L’euro-dollar peu sensible au contexte économique perturbé

le 08/12/2011 L'AGEFI Hebdo

Les achats des banques centrales et la réduction des activités de financement des banques hors d’Europe soutiennent la monnaie unique.

Rien n’y fait : ni l’entrée en récession de la zone euro, ni les secousses sur les marchés de dettes souveraines. L’euro-dollar reste imperturbable, comme quasiment déconnecté de son environnement et des turbulences.

L’euro n’a cédé qu’une dizaine de centimes (voir le graphique) depuis la fin août ; un repli timide sans commune mesure avec les écarts de conjoncture qui apparaissent de chaque côté de l’Atlantique et les baisses annoncées du taux directeur de la Banque centrale européenne (BCE). Mieux, par rapport à la parité établie lors de son lancement (autour de 1,15), la monnaie unique se situe à un niveau élevé contre le billet vert. L’euro serait-il « fort » des faiblesses de la zone euro ? La question laisse perplexes les économistes.

Depuis l’été, les économies européennes sont sous la menace d’une récession alors même que l’économie américaine semble pouvoir y échapper. C’est depuis cet été aussi que la crise des dettes souveraines européennes s’est brutalement aggravée avec la contagion à la dette italienne et une hausse des rendements sur tous les titres de la zone, y compris celui du Bund. Les investisseurs non résidents se délestent de leurs portefeuilles de titres publics européens, parfois de manière radicale. Tout en ayant perdu son « AAA » en août (dégradation de Standard & Poor’s), le rendement du T-Note américain s’est au contraire stabilisé autour de 2 %, démontrant son rôle de valeur refuge et sa capacité à capter les flux de capitaux.

Rachats de couvertures

« On a du mal à percevoir les flux de capitaux, reconnaît Brigitte Le Bris, directeur taux internationaux & devises de Natixis Asset Management.
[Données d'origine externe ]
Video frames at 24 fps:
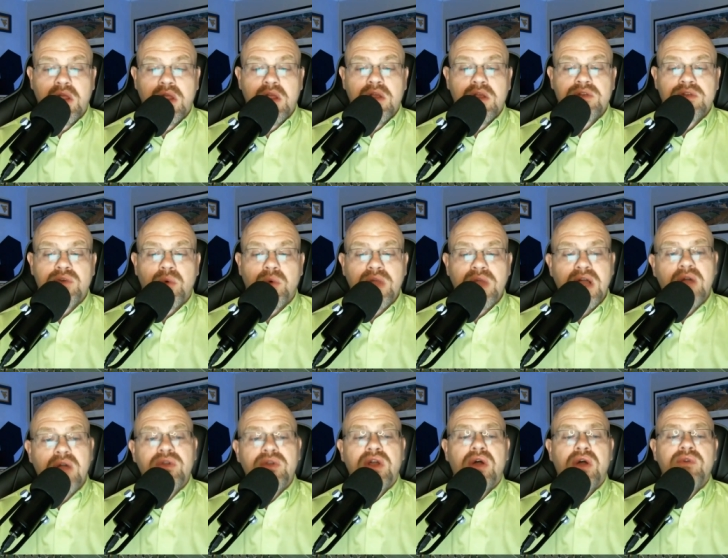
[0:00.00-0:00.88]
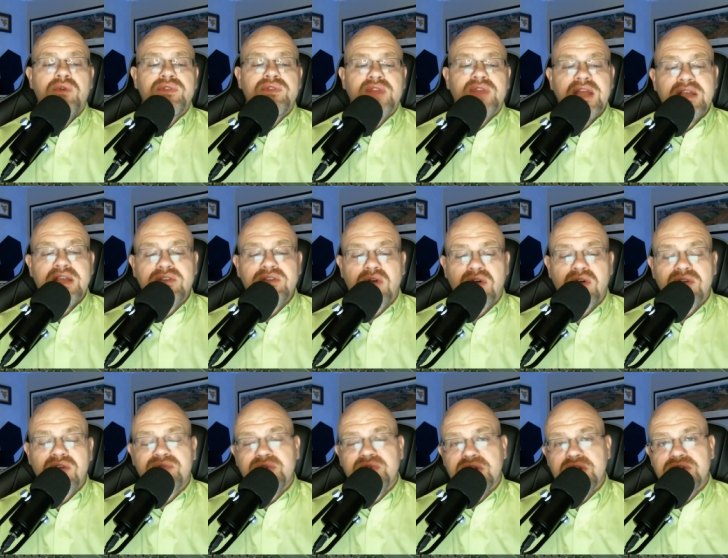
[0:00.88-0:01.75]
So we all know that things aren't
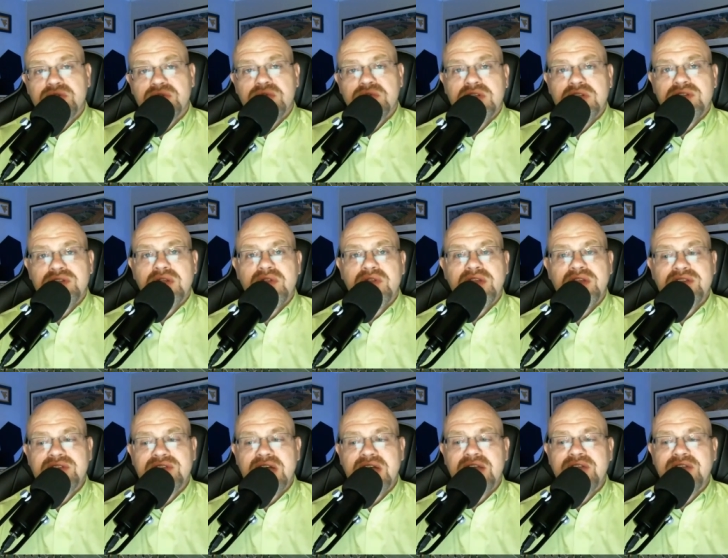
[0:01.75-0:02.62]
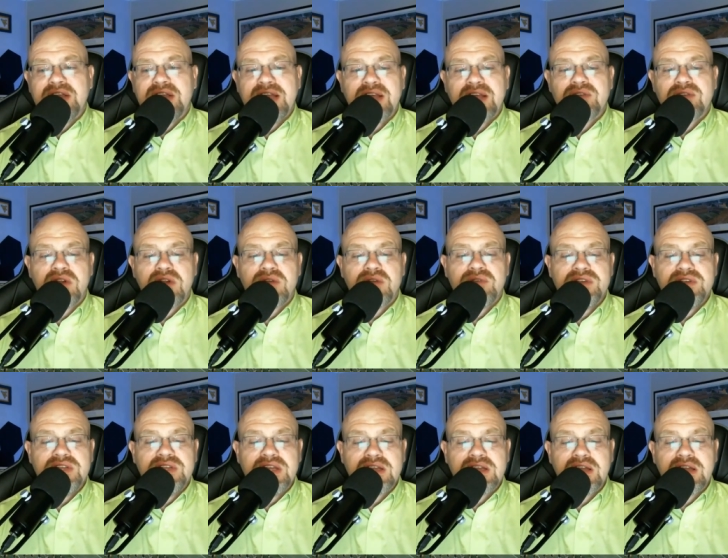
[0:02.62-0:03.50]
official until they sign that national letter of
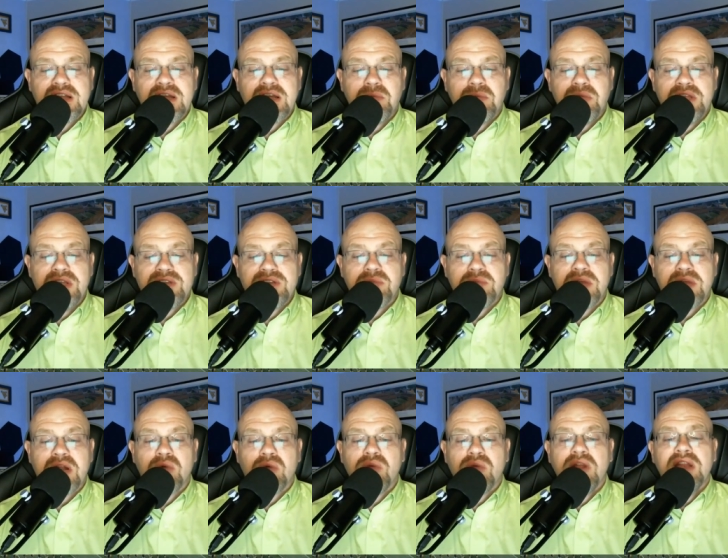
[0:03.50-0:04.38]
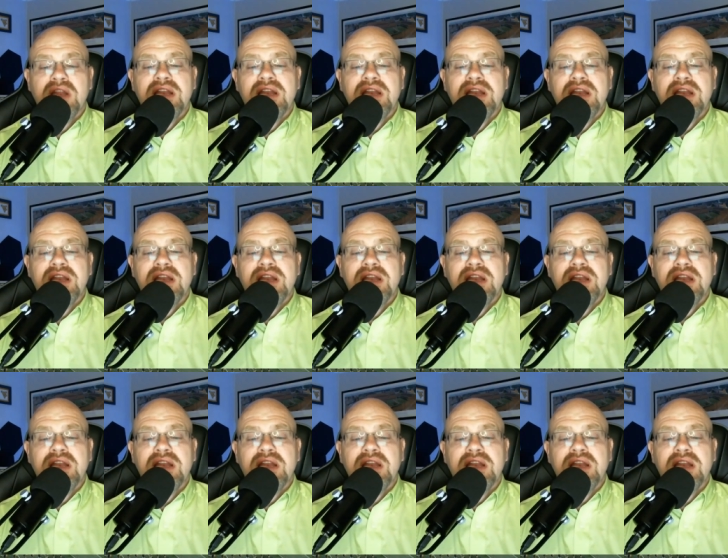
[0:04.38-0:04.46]
intent, like I mentioned. But I really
La balance des comptes courants de la zone euro est quasiment à l’équilibre. Les investissements directs étrangers deviennent, en net, légèrement positifs. Les entreprises étrangères investissent actuellement plus en Europe que les entreprises européennes ne le font hors de la zone. » Pour la responsable de Natixis AM, deux autres phénomènes jouent pour empêcher une baisse de la monnaie unique contre dollar. Tout d’abord, les banques centrales continuent d’acheter de l’euro pour diversifier leurs réserves de change et ne pas y laisser croître le poids du billet vert. Ensuite, depuis 2008, les sociétés de gestion américaines couvrent leurs investissements en actions européennes. A mesure que les Bourses baissent, elles doivent racheter leurs couvertures. « Mis bout à bout,ces flux favorables à l’euro fournissent une explication au maintien du taux de change entre 1,30 et 1,40 », explique Brigitte Le Bris.

« Les banques centrales, notamment asiatiques, achètent de l’euro depuis maintenant deux ans. Elles considèrent un taux de change de 1,30 comme un point bas, d’où des flux acheteurs de l’euro autour de ce niveau », confirme David Deddouche, stratégiste change chez Société Générale CIB. « Le ‘deleveraging’ des banques européennes, l’amaigrissement de leurs bilans, se réalise en ce moment par d’importantes ventes d’actifs en dollars », ajoute l’économiste. Les banques européennes font des choix stratégiques pour alléger leurs bilans et certaines optent pour la sortie massive d’activités financées en dollars comme le financement des marchés de matières premières ou le shipping (financement d’actifs de transport maritime). D’où un repli sur l’euro.

Au bout du compte, les fondamentaux habituels du marché des changes que sont les balances commerciales ou les écarts de taux directeurs vont-ils reprendre le dessus ? Cela irait dans le sens d’une appréciation du dollar contre l’euro. Les stratégistes changes de Morgan Stanley en sont convaincus. En tablant sur une baisse du taux refi de la BCE à 0,50 %, le maintien du statut du dollar comme devise de réserve mondiale et une réduction des engagements des banques à l’étranger, ils anticipent un taux de change euro-dollar de 1,25 début 2012 et de 1,20 à la fin de l’année. Comme très souvent avec les devises, ces anticipations ne font pas consensus : les grandes banques françaises visent un taux de change à 1,40 à la fin de l’an prochain. L’évolution de l’euro-dollar va conserver tout son mystère.